| Provided information |
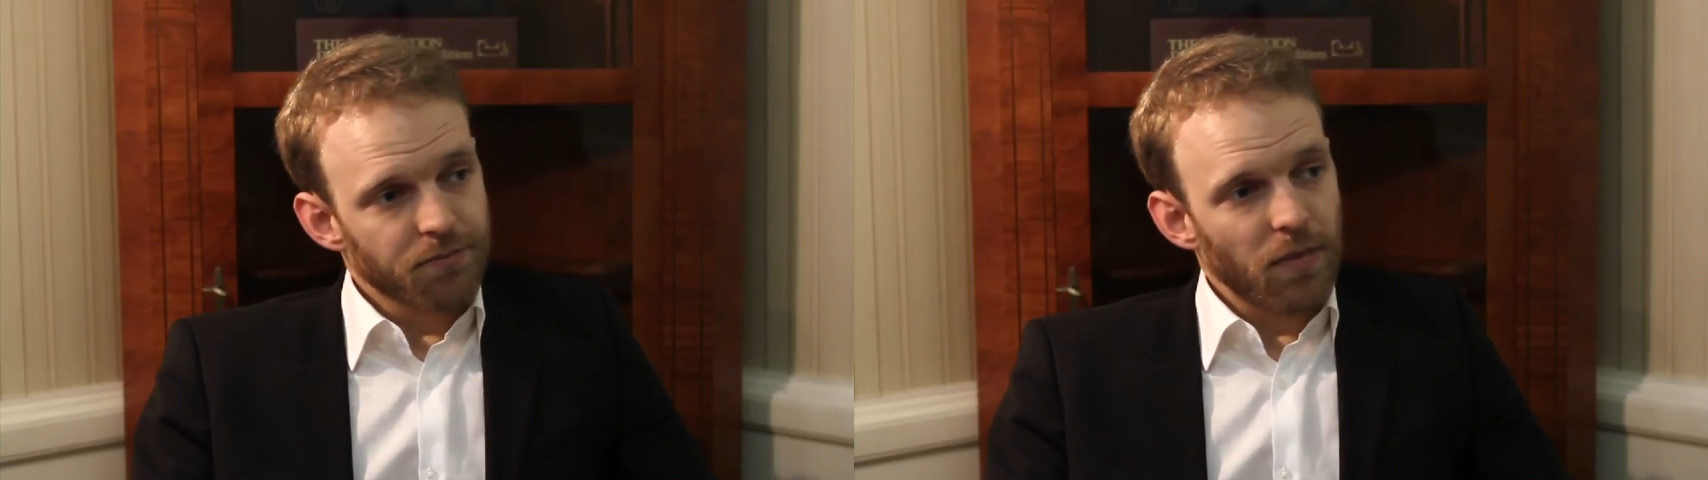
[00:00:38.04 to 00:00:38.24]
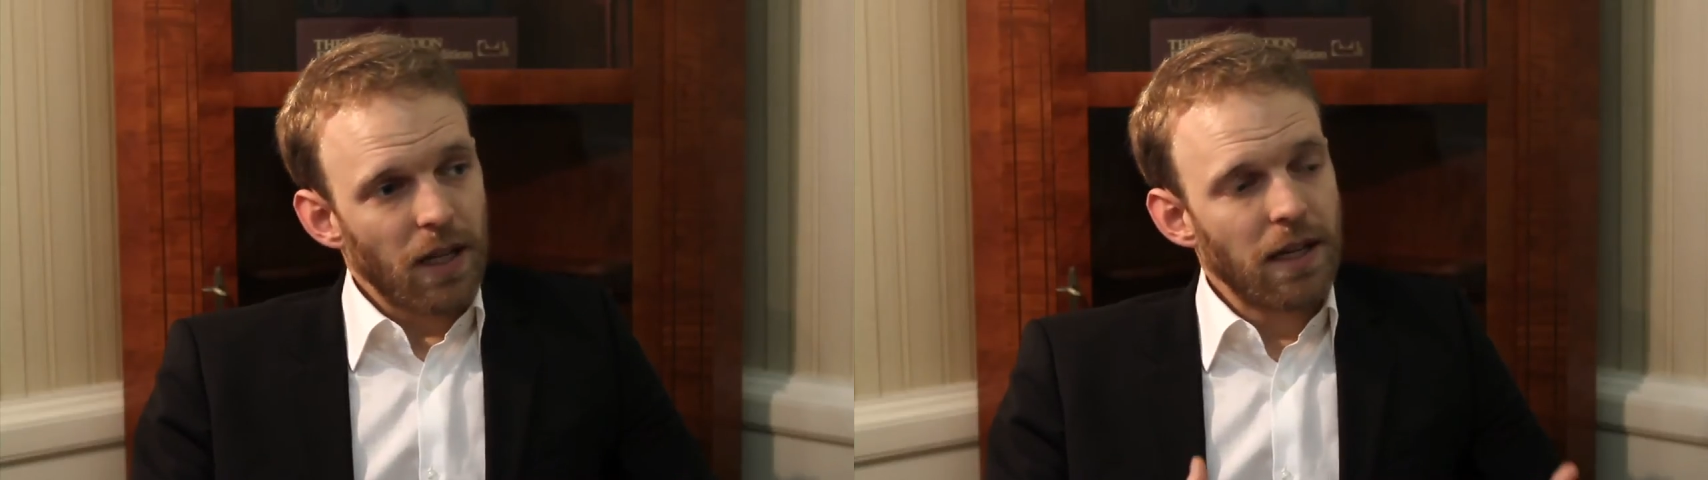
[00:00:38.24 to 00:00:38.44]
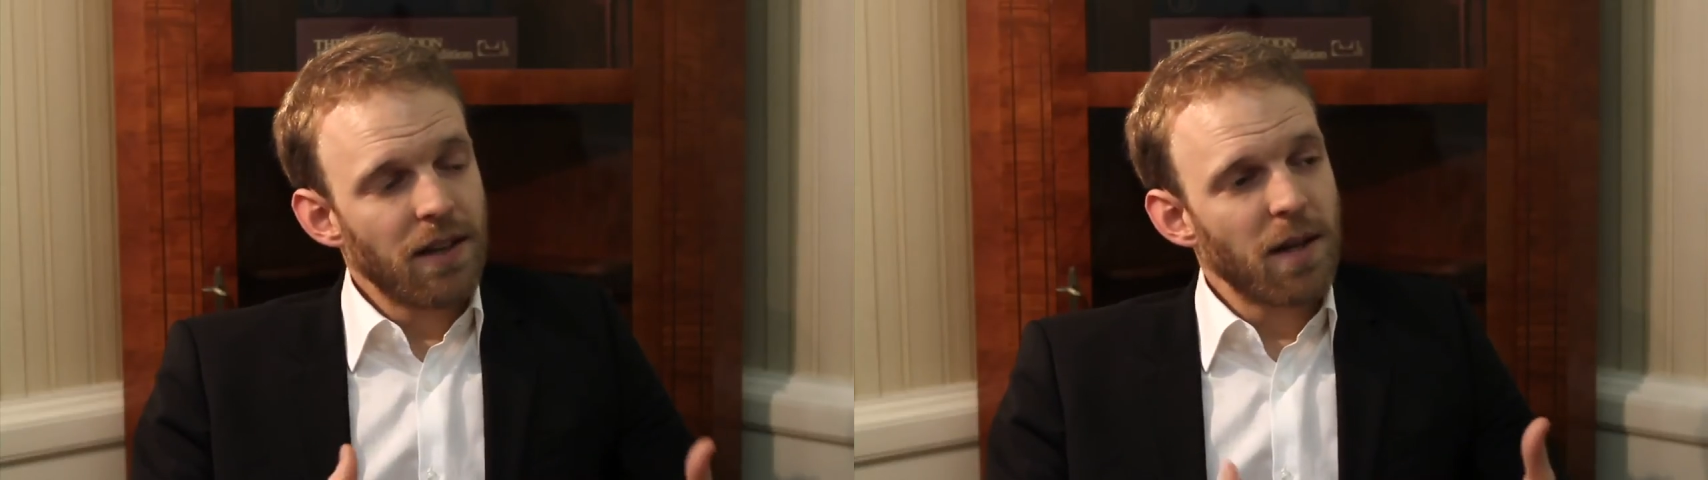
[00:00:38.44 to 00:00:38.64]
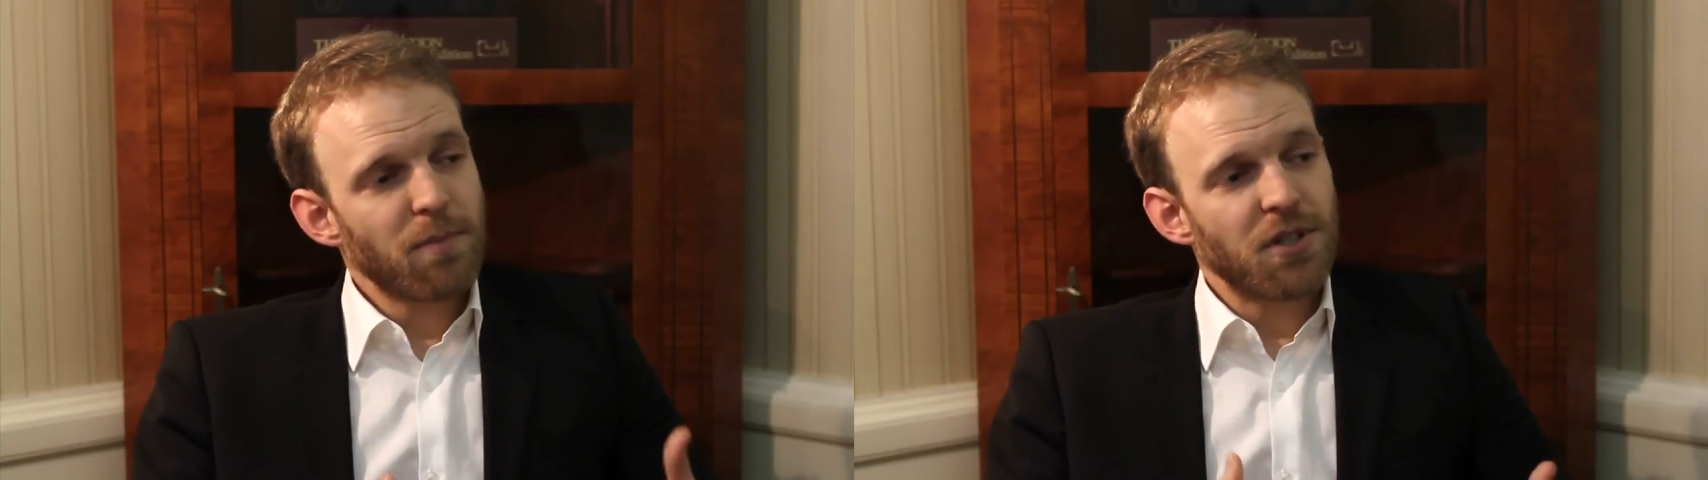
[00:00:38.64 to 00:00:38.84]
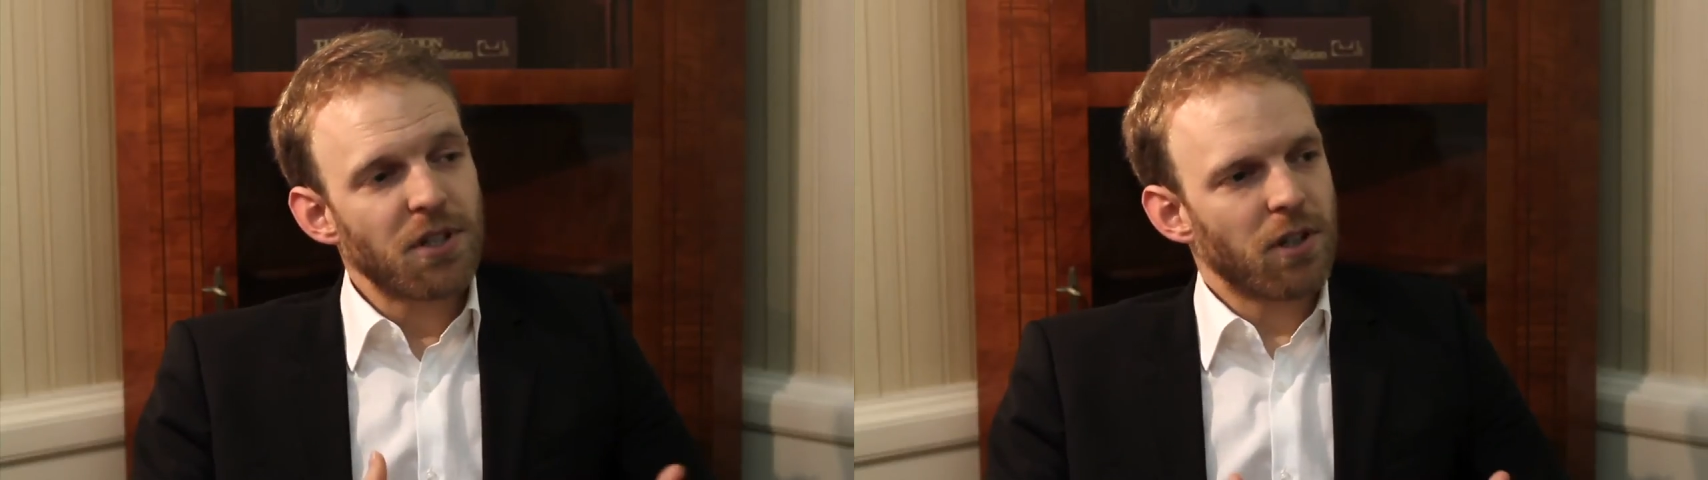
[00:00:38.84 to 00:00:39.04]
And in that
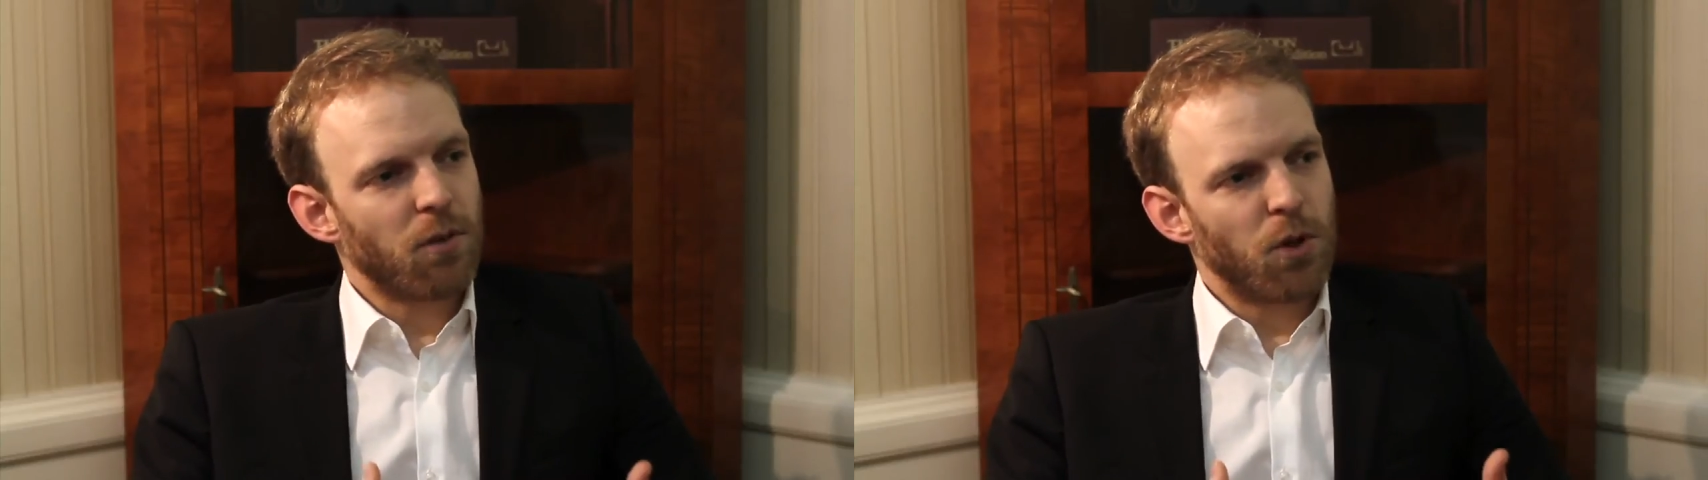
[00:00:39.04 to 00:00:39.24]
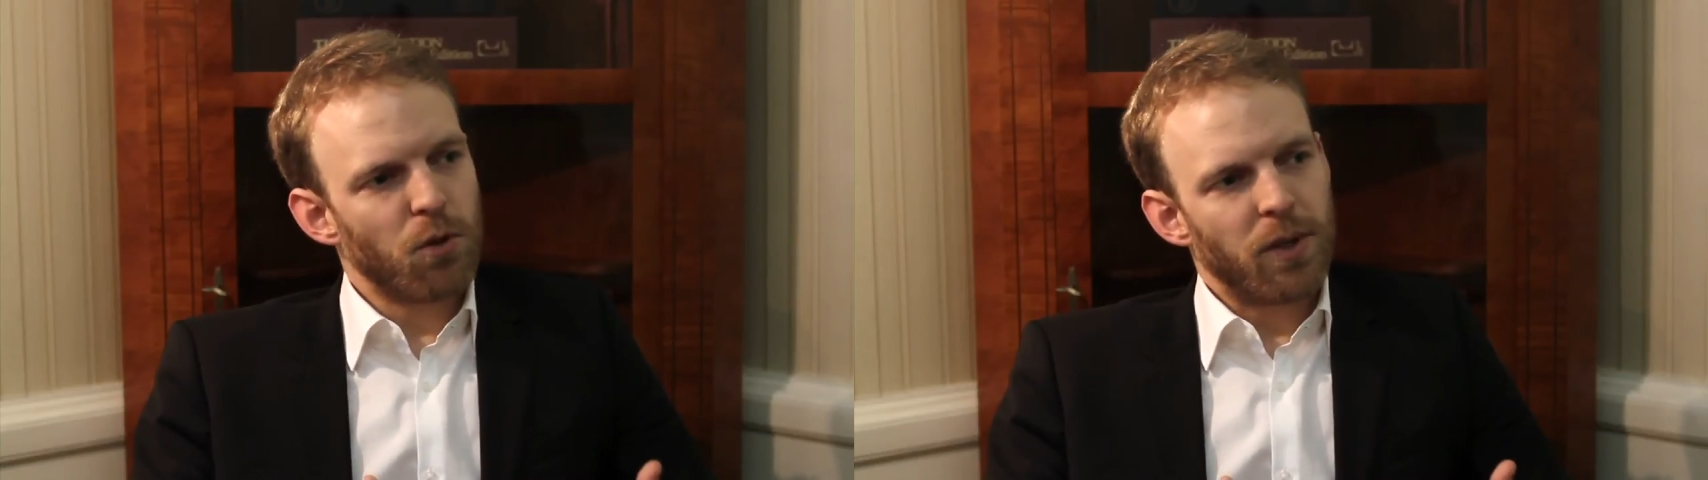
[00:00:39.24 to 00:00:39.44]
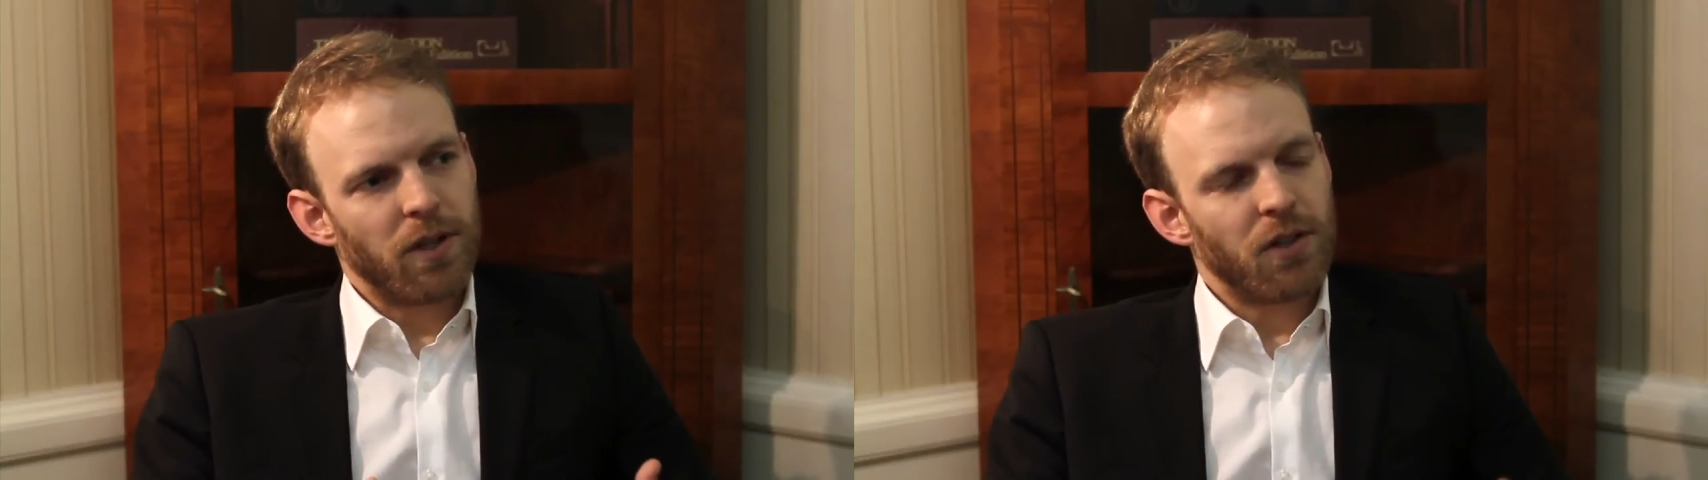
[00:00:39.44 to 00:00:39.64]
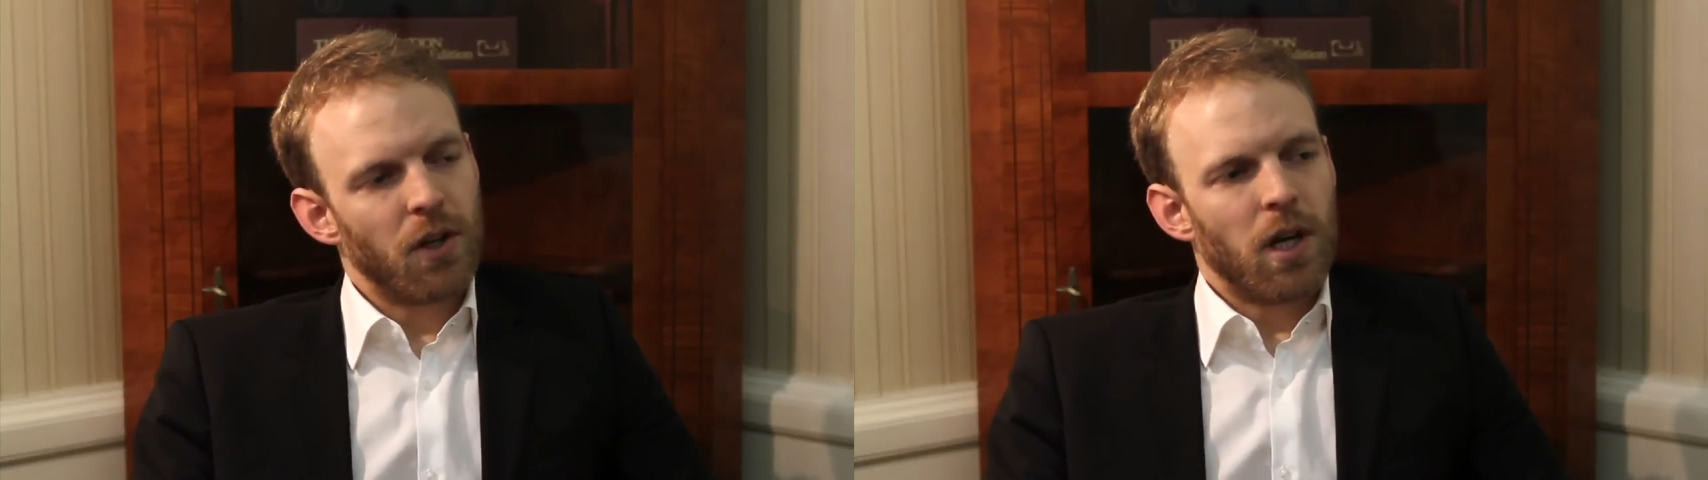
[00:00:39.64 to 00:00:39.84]
particular moment,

| What you need to do |
Omit the pictures and reproduce the records above exactly.

| Response below |
[00:00:38.04 to 00:00:38.24]
[00:00:38.24 to 00:00:38.44]
[00:00:38.44 to 00:00:38.64]
[00:00:38.64 to 00:00:38.84]
[00:00:38.84 to 00:00:39.04]
And in that
[00:00:39.04 to 00:00:39.24]
[00:00:39.24 to 00:00:39.44]
[00:00:39.44 to 00:00:39.64]
[00:00:39.64 to 00:00:39.84]
particular moment,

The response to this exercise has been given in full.